Task requirements: Here the job is to copy the data exactly and to exclude every image from it.

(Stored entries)
%%
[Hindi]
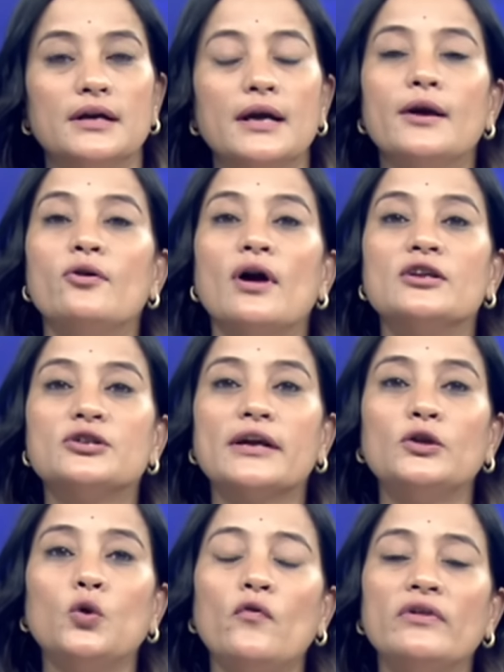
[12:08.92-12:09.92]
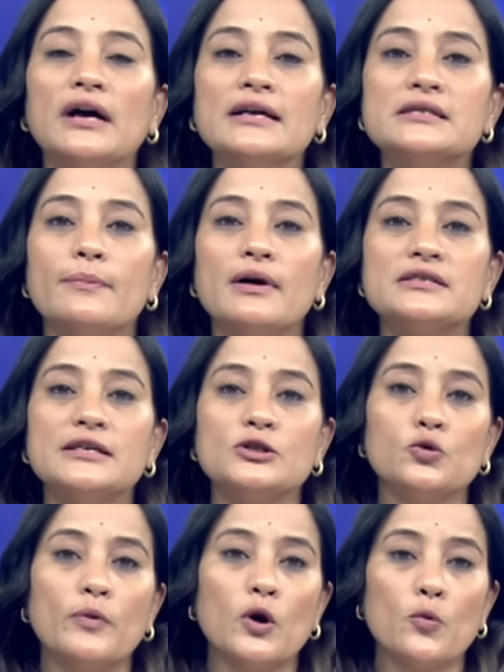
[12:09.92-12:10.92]
राज्य की दो विधानसभा सीटों
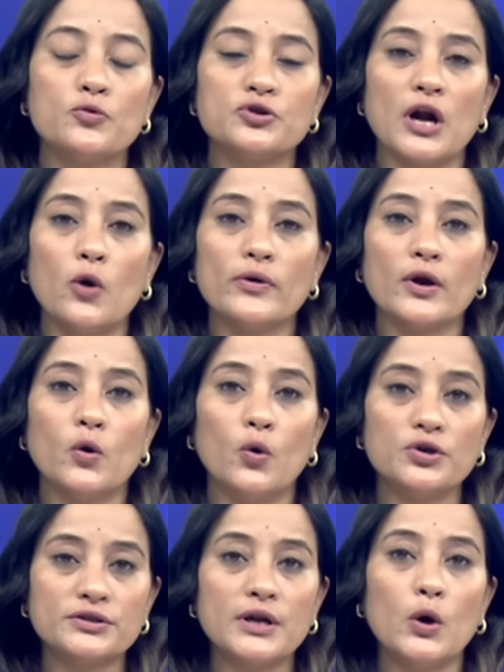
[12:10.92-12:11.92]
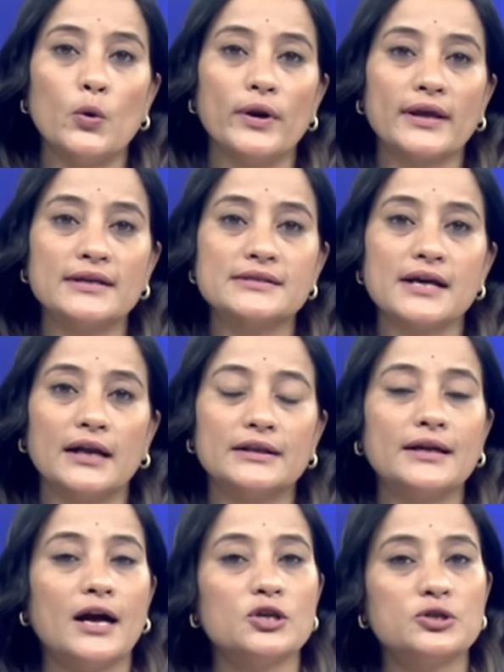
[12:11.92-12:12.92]
पर उपचुनाव की घोषणा होने के साथ ही
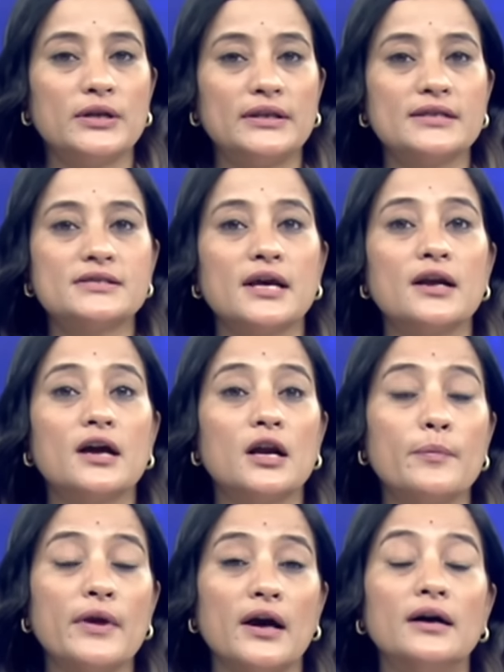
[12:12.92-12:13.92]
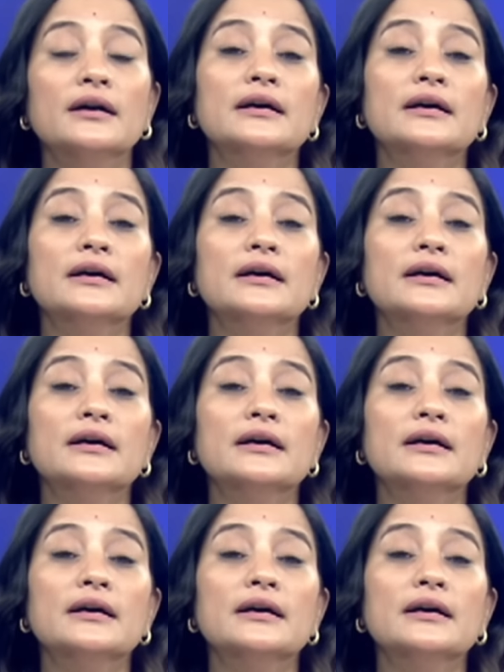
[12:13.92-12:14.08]
राजनीतिक सरगर्मियां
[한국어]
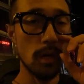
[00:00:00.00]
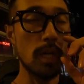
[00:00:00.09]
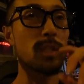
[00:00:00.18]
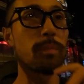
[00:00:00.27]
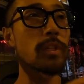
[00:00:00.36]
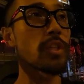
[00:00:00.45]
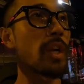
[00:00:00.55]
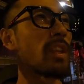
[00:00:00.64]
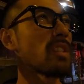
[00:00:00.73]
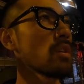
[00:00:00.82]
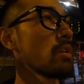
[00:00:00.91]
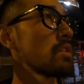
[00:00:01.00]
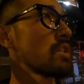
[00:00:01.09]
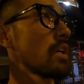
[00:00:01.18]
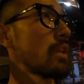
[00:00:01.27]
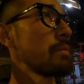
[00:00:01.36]
아직 며칠 안 돼서
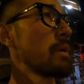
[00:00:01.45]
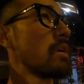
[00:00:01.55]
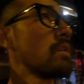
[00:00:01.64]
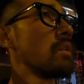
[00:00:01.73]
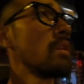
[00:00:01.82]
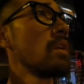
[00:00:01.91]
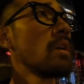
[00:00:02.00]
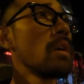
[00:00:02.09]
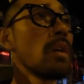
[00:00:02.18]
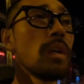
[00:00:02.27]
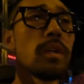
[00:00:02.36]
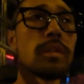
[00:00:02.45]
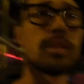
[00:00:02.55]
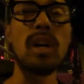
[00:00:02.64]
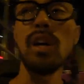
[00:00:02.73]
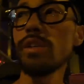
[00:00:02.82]
그런지 아니면
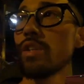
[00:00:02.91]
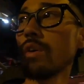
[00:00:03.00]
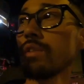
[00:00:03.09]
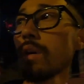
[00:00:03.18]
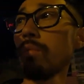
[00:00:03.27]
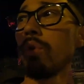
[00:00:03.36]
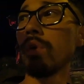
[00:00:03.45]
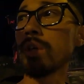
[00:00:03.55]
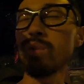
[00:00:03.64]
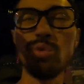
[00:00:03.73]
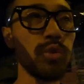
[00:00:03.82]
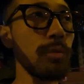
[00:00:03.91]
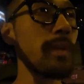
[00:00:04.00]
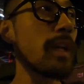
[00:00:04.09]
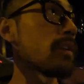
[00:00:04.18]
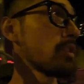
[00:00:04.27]
제가 이제 영상 보고 계속
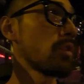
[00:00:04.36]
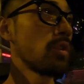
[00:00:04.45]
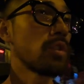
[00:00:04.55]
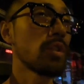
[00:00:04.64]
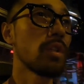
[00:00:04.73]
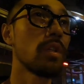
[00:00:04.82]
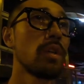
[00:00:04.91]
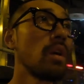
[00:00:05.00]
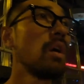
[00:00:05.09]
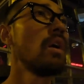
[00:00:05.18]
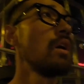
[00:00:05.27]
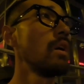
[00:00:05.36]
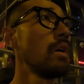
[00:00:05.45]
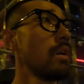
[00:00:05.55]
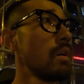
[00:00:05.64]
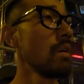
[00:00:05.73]
조심히 다녀서 그런지
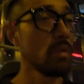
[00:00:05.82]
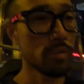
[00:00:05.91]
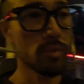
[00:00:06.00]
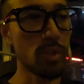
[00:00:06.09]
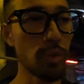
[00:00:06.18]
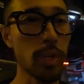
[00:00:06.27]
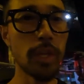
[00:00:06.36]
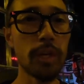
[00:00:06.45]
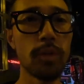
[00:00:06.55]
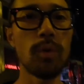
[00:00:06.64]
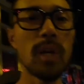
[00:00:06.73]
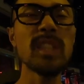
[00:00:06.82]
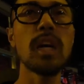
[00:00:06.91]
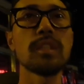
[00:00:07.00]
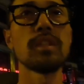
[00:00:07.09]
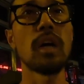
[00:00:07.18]
저녁에 다녀도
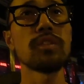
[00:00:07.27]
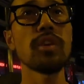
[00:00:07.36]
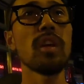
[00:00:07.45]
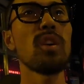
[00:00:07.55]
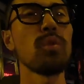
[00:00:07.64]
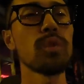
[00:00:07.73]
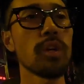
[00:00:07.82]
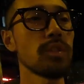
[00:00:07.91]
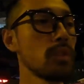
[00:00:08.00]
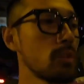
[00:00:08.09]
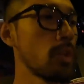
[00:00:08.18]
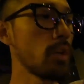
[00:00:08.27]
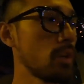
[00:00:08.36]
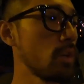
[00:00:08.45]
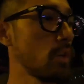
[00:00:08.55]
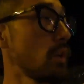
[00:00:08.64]
아직까지는 안전하다고
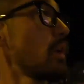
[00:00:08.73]
느껴지는데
%%
Reply:
[Hindi]
[12:08.92-12:09.92]
[12:09.92-12:10.92]
राज्य की दो विधानसभा सीटों
[12:10.92-12:11.92]
[12:11.92-12:12.92]
पर उपचुनाव की घोषणा होने के साथ ही
[12:12.92-12:13.92]
[12:13.92-12:14.08]
राजनीतिक सरगर्मियां
[한국어]
[00:00:00.00]
[00:00:00.09]
[00:00:00.18]
[00:00:00.27]
[00:00:00.36]
[00:00:00.45]
[00:00:00.55]
[00:00:00.64]
[00:00:00.73]
[00:00:00.82]
[00:00:00.91]
[00:00:01.00]
[00:00:01.09]
[00:00:01.18]
[00:00:01.27]
[00:00:01.36]
아직 며칠 안 돼서
[00:00:01.45]
[00:00:01.55]
[00:00:01.64]
[00:00:01.73]
[00:00:01.82]
[00:00:01.91]
[00:00:02.00]
[00:00:02.09]
[00:00:02.18]
[00:00:02.27]
[00:00:02.36]
[00:00:02.45]
[00:00:02.55]
[00:00:02.64]
[00:00:02.73]
[00:00:02.82]
그런지 아니면
[00:00:02.91]
[00:00:03.00]
[00:00:03.09]
[00:00:03.18]
[00:00:03.27]
[00:00:03.36]
[00:00:03.45]
[00:00:03.55]
[00:00:03.64]
[00:00:03.73]
[00:00:03.82]
[00:00:03.91]
[00:00:04.00]
[00:00:04.09]
[00:00:04.18]
[00:00:04.27]
제가 이제 영상 보고 계속
[00:00:04.36]
[00:00:04.45]
[00:00:04.55]
[00:00:04.64]
[00:00:04.73]
[00:00:04.82]
[00:00:04.91]
[00:00:05.00]
[00:00:05.09]
[00:00:05.18]
[00:00:05.27]
[00:00:05.36]
[00:00:05.45]
[00:00:05.55]
[00:00:05.64]
[00:00:05.73]
조심히 다녀서 그런지
[00:00:05.82]
[00:00:05.91]
[00:00:06.00]
[00:00:06.09]
[00:00:06.18]
[00:00:06.27]
[00:00:06.36]
[00:00:06.45]
[00:00:06.55]
[00:00:06.64]
[00:00:06.73]
[00:00:06.82]
[00:00:06.91]
[00:00:07.00]
[00:00:07.09]
[00:00:07.18]
저녁에 다녀도
[00:00:07.27]
[00:00:07.36]
[00:00:07.45]
[00:00:07.55]
[00:00:07.64]
[00:00:07.73]
[00:00:07.82]
[00:00:07.91]
[00:00:08.00]
[00:00:08.09]
[00:00:08.18]
[00:00:08.27]
[00:00:08.36]
[00:00:08.45]
[00:00:08.55]
[00:00:08.64]
아직까지는 안전하다고
[00:00:08.73]
느껴지는데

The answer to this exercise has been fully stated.